Tagsüber arbeitete King als Lehrer, nachts in der Reinigung. Immer trank er. Und schrieb

Mit der größten Spannung wurde aber die Neuverfilmung seines Mammutromans "Es" erwartet, die in den USA zwischenzeitlich Platz eins der Kinocharts besetzte und so viel Geld einspielt, dass selbst das Filmstudio überrascht ist. Die amerikanischen Branchenanalysten prophezeien bereits, dass der Film nach einem schwachen Sommer im Alleingang die Jahresbilanzen der amerikanischen Kinos retten wird. Weit über 200 Millionen Dollar hat "Es" umgesetzt, für einen Erwachsenenfilm mit hoher Altersfreigabe eine absolute Seltenheit. Nun startet der Film in Deutschland.

Dabei ist es fast ein Wunder, dass Stephen King die Vorlage überhaupt schreiben konnte. Schon in den frühen Siebzigerjahren, vor dem großen Erfolg, war er schwerer Alkoholiker. In seinem Buch "On Writing" aus dem Jahr 2000 hat er diese Zeit beschrieben: dass er schon trank, als er mit Ende zwanzig mit seiner Frau und zwei Kindern in einem Trailer im ländlichen Maine lebte. Tagsüber arbeitete er als Englischlehrer, nachts stand er in einer Reinigung an der Mangel, weil das Geld nicht reichte - dazwischen setzte er sich neben einen Berg zerdrückter Bierdosen zum Schreiben hin. So entstanden Kurzgeschichten in klassischer Pulp-Tradition, die in Herrenmagazinen erschienen, und schließlich, 1974, der Roman "Carrie", sein Durchbruch.

In den achtziger Jahren war Kings Kokain-Sucht aus dem Ruder gelaufen

Plötzlich war er reich und konnte sich auf das Schreiben konzentrieren, aber die Verlagsschecks reichten nun nicht nur fürs Bier, sondern auch für Kokain.

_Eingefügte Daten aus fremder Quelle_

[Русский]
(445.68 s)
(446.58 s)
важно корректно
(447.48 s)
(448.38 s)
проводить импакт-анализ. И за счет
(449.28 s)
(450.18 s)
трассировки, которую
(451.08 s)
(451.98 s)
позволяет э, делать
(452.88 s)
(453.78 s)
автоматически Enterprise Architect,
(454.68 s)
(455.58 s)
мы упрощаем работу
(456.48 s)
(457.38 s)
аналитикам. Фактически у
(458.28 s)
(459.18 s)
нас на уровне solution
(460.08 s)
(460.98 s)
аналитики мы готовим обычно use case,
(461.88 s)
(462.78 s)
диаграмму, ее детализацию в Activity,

In den Achtzigerjahren war die Kokain-Sucht so aus dem Ruder gelaufen, dass King sich Tampons in die Nase stecken musste, wenn er sich über seine Schreibmaschine beugte, weil er Nasenbluten bekam. Manche Bücher aus dieser Zeit, "Tommyknockers" zum Beispiel, lesen sich, als seien sie in Abwesenheit des Verfassers entstanden. King hat kürzlich dem Rolling Stone erzählt, er könne sich bei einigen Romane nicht mal mehr erinnern, wann er sie überhaupt geschrieben habe.

In dieser Phase sind aber auch einige seiner Klassiker entstanden, die von erstaunlicher Nüchternheit und Klarheit geprägt sind. Besonders unheimlich fand King später, dass er es überhaupt nicht mit seinem eigenen Leben in Zusammenhang brachte, dass "The Shining" von einem alkoholkranken Schriftsteller und Vater handelte, der langsam dem Wahnsinn verfällt.

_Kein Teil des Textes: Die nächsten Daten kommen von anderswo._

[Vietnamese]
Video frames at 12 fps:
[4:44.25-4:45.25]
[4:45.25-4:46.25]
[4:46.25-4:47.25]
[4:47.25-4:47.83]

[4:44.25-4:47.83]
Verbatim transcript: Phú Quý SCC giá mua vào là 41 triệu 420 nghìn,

In diesem Gemütszustand schrieb er zwischen 1981 und 1984 den Roman "Es". Es gibt darin obskure Passagen, die eher vom Kokain als von King geschrieben erscheinen, zum Beispiel eine kleine Philosophie des Universums, das angeblich von einer gutmütigen Schildkröte geschaffen wurde. Gleichzeitig ist "Es" aber auch ein Roman über das Ende der Kindheit und das Buch, in dem er seine ganze Meisterschaft jenseits der Monster zeigt.

King beschreibt die Jahre des Heranwachsens im amerikanischen Hinterland mit einer Zärtlichkeit, die in der jüngeren amerikanischen Literatur einmalig ist. Die Geschichte spielt in den Fünfzigerjahren in der fiktiven Kleinstadt Derry im Bundesstaat Maine, seiner Heimat, in der er bis heute lebt. Sie handelt von sieben Kindern, sechs Jungs und ein Mädchen, die sich zum "Club der Verlierer" zusammenschließen. Sie sind diejenigen, die in der Schule in die Toilette gesteckt und vom Gerüst geschubst werden. Für Antihelden hatte King immer ein großes Herz.

King beschreibt die Welt, wie sie sich mit 13 angefühlt hat, mit liebevoller Präzision. Wie eine eiskalte Dr.-Pepper-Cola an einem heißen Sommertag schmecken kann und wie das Gefühl der ersten Verliebtheit so heiß in einem Jungen aufsteigt, dass er den Kopf ins kühle Gras pressen muss.

Die Lebenswirklichkeit besteht zunächst vor allem aus aufgeschürften Knien, selbstgebauten Dämmen, klapprigen Fahrrädern, sehr viel Eiscreme und all den anderen Verheißungen eines langen Spätsommers in einem Alter, in dem Zucker und erste Küsse fürs große Glück noch vollkommen ausreichend sind.

Ein Amerika in Unordnung

Mit derselben Genauigkeit beschreibt er aber auch die Demütigungen der Kindheit und die erste Einsicht in die Fehlbarkeit der Erwachsenenwelt. Der Club der Verlierer wird mit einem namenlosen Grauen - Es - konfrontiert, das in der Kanalisation haust und die Kleinstadt heimsucht. Es tötet Kinder und nimmt unterschiedliche Gestalten an, am liebsten die des Clowns Pennywise, einer Monsterfigur mit Reißzähnen.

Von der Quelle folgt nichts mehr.